[Dataset]:
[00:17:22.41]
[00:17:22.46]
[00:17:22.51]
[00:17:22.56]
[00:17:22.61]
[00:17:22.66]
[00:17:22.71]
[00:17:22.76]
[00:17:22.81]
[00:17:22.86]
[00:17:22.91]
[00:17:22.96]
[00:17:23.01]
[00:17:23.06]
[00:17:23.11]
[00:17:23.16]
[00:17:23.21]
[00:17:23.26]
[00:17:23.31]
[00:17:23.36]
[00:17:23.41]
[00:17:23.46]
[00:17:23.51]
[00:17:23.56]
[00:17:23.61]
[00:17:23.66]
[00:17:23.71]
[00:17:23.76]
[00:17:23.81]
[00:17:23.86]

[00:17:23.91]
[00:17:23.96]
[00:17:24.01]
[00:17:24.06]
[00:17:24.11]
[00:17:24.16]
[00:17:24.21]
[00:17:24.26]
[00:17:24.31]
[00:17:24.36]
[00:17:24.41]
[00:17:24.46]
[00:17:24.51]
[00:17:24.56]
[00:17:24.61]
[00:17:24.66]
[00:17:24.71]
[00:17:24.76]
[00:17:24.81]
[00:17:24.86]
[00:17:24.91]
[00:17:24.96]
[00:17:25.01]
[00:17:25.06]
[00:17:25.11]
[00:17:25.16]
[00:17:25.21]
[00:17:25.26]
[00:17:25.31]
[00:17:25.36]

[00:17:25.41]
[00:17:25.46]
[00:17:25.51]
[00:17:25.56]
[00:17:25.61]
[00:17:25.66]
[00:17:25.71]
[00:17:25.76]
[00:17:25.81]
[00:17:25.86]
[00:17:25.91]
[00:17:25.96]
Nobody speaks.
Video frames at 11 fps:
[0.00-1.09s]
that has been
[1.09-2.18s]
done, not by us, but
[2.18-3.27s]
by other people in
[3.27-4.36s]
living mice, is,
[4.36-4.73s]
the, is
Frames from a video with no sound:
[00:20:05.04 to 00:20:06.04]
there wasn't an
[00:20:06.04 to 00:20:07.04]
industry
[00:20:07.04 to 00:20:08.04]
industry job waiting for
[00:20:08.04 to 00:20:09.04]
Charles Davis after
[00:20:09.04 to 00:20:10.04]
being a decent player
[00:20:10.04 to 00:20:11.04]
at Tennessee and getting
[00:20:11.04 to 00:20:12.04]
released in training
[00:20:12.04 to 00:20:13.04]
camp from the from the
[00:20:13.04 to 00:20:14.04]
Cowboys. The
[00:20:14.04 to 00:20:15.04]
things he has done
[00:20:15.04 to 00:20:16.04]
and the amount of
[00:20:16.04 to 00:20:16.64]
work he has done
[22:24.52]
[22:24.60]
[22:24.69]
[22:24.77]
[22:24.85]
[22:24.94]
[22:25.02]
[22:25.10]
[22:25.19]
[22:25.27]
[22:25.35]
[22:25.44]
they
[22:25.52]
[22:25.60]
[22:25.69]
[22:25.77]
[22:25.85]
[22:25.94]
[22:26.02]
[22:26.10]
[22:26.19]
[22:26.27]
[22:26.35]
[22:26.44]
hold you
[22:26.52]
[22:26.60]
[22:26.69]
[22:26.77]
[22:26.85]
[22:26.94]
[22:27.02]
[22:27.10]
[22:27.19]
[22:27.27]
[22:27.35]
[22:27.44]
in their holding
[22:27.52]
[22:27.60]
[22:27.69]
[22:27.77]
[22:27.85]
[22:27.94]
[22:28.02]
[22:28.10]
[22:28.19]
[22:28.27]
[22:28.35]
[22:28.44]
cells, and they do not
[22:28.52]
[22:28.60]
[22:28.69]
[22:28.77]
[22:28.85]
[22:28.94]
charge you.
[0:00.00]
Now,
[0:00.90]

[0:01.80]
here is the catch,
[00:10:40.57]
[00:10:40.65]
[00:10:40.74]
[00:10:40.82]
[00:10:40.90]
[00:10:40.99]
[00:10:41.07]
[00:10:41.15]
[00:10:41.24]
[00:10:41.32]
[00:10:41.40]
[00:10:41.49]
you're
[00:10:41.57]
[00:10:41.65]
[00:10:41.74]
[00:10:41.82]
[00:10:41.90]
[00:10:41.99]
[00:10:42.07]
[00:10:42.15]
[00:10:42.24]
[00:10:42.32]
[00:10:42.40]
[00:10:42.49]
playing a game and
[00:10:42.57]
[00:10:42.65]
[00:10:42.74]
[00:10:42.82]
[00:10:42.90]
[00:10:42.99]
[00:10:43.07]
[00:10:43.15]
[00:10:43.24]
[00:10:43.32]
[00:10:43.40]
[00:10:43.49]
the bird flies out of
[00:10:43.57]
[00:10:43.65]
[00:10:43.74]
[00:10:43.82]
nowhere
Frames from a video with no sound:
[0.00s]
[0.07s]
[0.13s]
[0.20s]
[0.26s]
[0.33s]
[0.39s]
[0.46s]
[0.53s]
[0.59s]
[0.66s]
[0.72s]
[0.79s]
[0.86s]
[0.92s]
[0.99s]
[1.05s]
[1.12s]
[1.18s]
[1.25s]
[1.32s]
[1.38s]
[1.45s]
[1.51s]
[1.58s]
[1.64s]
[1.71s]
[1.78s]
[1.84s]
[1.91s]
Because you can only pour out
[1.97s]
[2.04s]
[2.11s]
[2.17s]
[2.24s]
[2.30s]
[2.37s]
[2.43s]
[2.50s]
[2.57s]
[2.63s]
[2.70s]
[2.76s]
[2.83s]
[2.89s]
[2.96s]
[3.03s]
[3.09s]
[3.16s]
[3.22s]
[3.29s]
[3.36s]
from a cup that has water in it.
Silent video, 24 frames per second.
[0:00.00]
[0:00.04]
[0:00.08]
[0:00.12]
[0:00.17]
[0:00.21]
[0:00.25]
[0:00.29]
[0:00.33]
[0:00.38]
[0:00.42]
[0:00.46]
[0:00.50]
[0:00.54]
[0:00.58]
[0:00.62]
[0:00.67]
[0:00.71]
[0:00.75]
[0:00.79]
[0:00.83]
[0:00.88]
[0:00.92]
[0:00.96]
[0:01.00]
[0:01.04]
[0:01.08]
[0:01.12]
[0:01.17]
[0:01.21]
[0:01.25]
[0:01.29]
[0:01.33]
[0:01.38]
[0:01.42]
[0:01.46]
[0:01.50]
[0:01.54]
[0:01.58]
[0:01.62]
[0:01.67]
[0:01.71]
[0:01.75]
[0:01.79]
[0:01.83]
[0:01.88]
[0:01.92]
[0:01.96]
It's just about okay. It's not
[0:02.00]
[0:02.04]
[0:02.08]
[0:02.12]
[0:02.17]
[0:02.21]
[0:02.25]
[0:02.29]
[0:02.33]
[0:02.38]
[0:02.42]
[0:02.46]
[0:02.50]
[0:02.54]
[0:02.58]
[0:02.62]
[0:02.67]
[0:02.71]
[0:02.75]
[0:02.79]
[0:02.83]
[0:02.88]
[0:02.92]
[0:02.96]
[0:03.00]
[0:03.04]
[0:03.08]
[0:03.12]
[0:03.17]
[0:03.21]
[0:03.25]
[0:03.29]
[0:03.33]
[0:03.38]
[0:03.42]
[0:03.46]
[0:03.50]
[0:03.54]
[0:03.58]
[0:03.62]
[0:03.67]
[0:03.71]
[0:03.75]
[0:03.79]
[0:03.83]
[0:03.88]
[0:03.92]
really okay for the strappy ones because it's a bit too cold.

[Problem description]:
Repeat all entries. Match them exactly.

[Problem solution]:
[00:17:22.41]
[00:17:22.46]
[00:17:22.51]
[00:17:22.56]
[00:17:22.61]
[00:17:22.66]
[00:17:22.71]
[00:17:22.76]
[00:17:22.81]
[00:17:22.86]
[00:17:22.91]
[00:17:22.96]
[00:17:23.01]
[00:17:23.06]
[00:17:23.11]
[00:17:23.16]
[00:17:23.21]
[00:17:23.26]
[00:17:23.31]
[00:17:23.36]
[00:17:23.41]
[00:17:23.46]
[00:17:23.51]
[00:17:23.56]
[00:17:23.61]
[00:17:23.66]
[00:17:23.71]
[00:17:23.76]
[00:17:23.81]
[00:17:23.86]

[00:17:23.91]
[00:17:23.96]
[00:17:24.01]
[00:17:24.06]
[00:17:24.11]
[00:17:24.16]
[00:17:24.21]
[00:17:24.26]
[00:17:24.31]
[00:17:24.36]
[00:17:24.41]
[00:17:24.46]
[00:17:24.51]
[00:17:24.56]
[00:17:24.61]
[00:17:24.66]
[00:17:24.71]
[00:17:24.76]
[00:17:24.81]
[00:17:24.86]
[00:17:24.91]
[00:17:24.96]
[00:17:25.01]
[00:17:25.06]
[00:17:25.11]
[00:17:25.16]
[00:17:25.21]
[00:17:25.26]
[00:17:25.31]
[00:17:25.36]

[00:17:25.41]
[00:17:25.46]
[00:17:25.51]
[00:17:25.56]
[00:17:25.61]
[00:17:25.66]
[00:17:25.71]
[00:17:25.76]
[00:17:25.81]
[00:17:25.86]
[00:17:25.91]
[00:17:25.96]
Nobody speaks.
Video frames at 11 fps:
[0.00-1.09s]
that has been
[1.09-2.18s]
done, not by us, but
[2.18-3.27s]
by other people in
[3.27-4.36s]
living mice, is,
[4.36-4.73s]
the, is
Frames from a video with no sound:
[00:20:05.04 to 00:20:06.04]
there wasn't an
[00:20:06.04 to 00:20:07.04]
industry
[00:20:07.04 to 00:20:08.04]
industry job waiting for
[00:20:08.04 to 00:20:09.04]
Charles Davis after
[00:20:09.04 to 00:20:10.04]
being a decent player
[00:20:10.04 to 00:20:11.04]
at Tennessee and getting
[00:20:11.04 to 00:20:12.04]
released in training
[00:20:12.04 to 00:20:13.04]
camp from the from the
[00:20:13.04 to 00:20:14.04]
Cowboys. The
[00:20:14.04 to 00:20:15.04]
things he has done
[00:20:15.04 to 00:20:16.04]
and the amount of
[00:20:16.04 to 00:20:16.64]
work he has done
[22:24.52]
[22:24.60]
[22:24.69]
[22:24.77]
[22:24.85]
[22:24.94]
[22:25.02]
[22:25.10]
[22:25.19]
[22:25.27]
[22:25.35]
[22:25.44]
they
[22:25.52]
[22:25.60]
[22:25.69]
[22:25.77]
[22:25.85]
[22:25.94]
[22:26.02]
[22:26.10]
[22:26.19]
[22:26.27]
[22:26.35]
[22:26.44]
hold you
[22:26.52]
[22:26.60]
[22:26.69]
[22:26.77]
[22:26.85]
[22:26.94]
[22:27.02]
[22:27.10]
[22:27.19]
[22:27.27]
[22:27.35]
[22:27.44]
in their holding
[22:27.52]
[22:27.60]
[22:27.69]
[22:27.77]
[22:27.85]
[22:27.94]
[22:28.02]
[22:28.10]
[22:28.19]
[22:28.27]
[22:28.35]
[22:28.44]
cells, and they do not
[22:28.52]
[22:28.60]
[22:28.69]
[22:28.77]
[22:28.85]
[22:28.94]
charge you.
[0:00.00]
Now,
[0:00.90]

[0:01.80]
here is the catch,
[00:10:40.57]
[00:10:40.65]
[00:10:40.74]
[00:10:40.82]
[00:10:40.90]
[00:10:40.99]
[00:10:41.07]
[00:10:41.15]
[00:10:41.24]
[00:10:41.32]
[00:10:41.40]
[00:10:41.49]
you're
[00:10:41.57]
[00:10:41.65]
[00:10:41.74]
[00:10:41.82]
[00:10:41.90]
[00:10:41.99]
[00:10:42.07]
[00:10:42.15]
[00:10:42.24]
[00:10:42.32]
[00:10:42.40]
[00:10:42.49]
playing a game and
[00:10:42.57]
[00:10:42.65]
[00:10:42.74]
[00:10:42.82]
[00:10:42.90]
[00:10:42.99]
[00:10:43.07]
[00:10:43.15]
[00:10:43.24]
[00:10:43.32]
[00:10:43.40]
[00:10:43.49]
the bird flies out of
[00:10:43.57]
[00:10:43.65]
[00:10:43.74]
[00:10:43.82]
nowhere
Frames from a video with no sound:
[0.00s]
[0.07s]
[0.13s]
[0.20s]
[0.26s]
[0.33s]
[0.39s]
[0.46s]
[0.53s]
[0.59s]
[0.66s]
[0.72s]
[0.79s]
[0.86s]
[0.92s]
[0.99s]
[1.05s]
[1.12s]
[1.18s]
[1.25s]
[1.32s]
[1.38s]
[1.45s]
[1.51s]
[1.58s]
[1.64s]
[1.71s]
[1.78s]
[1.84s]
[1.91s]
Because you can only pour out
[1.97s]
[2.04s]
[2.11s]
[2.17s]
[2.24s]
[2.30s]
[2.37s]
[2.43s]
[2.50s]
[2.57s]
[2.63s]
[2.70s]
[2.76s]
[2.83s]
[2.89s]
[2.96s]
[3.03s]
[3.09s]
[3.16s]
[3.22s]
[3.29s]
[3.36s]
from a cup that has water in it.
Silent video, 24 frames per second.
[0:00.00]
[0:00.04]
[0:00.08]
[0:00.12]
[0:00.17]
[0:00.21]
[0:00.25]
[0:00.29]
[0:00.33]
[0:00.38]
[0:00.42]
[0:00.46]
[0:00.50]
[0:00.54]
[0:00.58]
[0:00.62]
[0:00.67]
[0:00.71]
[0:00.75]
[0:00.79]
[0:00.83]
[0:00.88]
[0:00.92]
[0:00.96]
[0:01.00]
[0:01.04]
[0:01.08]
[0:01.12]
[0:01.17]
[0:01.21]
[0:01.25]
[0:01.29]
[0:01.33]
[0:01.38]
[0:01.42]
[0:01.46]
[0:01.50]
[0:01.54]
[0:01.58]
[0:01.62]
[0:01.67]
[0:01.71]
[0:01.75]
[0:01.79]
[0:01.83]
[0:01.88]
[0:01.92]
[0:01.96]
It's just about okay. It's not
[0:02.00]
[0:02.04]
[0:02.08]
[0:02.12]
[0:02.17]
[0:02.21]
[0:02.25]
[0:02.29]
[0:02.33]
[0:02.38]
[0:02.42]
[0:02.46]
[0:02.50]
[0:02.54]
[0:02.58]
[0:02.62]
[0:02.67]
[0:02.71]
[0:02.75]
[0:02.79]
[0:02.83]
[0:02.88]
[0:02.92]
[0:02.96]
[0:03.00]
[0:03.04]
[0:03.08]
[0:03.12]
[0:03.17]
[0:03.21]
[0:03.25]
[0:03.29]
[0:03.33]
[0:03.38]
[0:03.42]
[0:03.46]
[0:03.50]
[0:03.54]
[0:03.58]
[0:03.62]
[0:03.67]
[0:03.71]
[0:03.75]
[0:03.79]
[0:03.83]
[0:03.88]
[0:03.92]
really okay for the strappy ones because it's a bit too cold.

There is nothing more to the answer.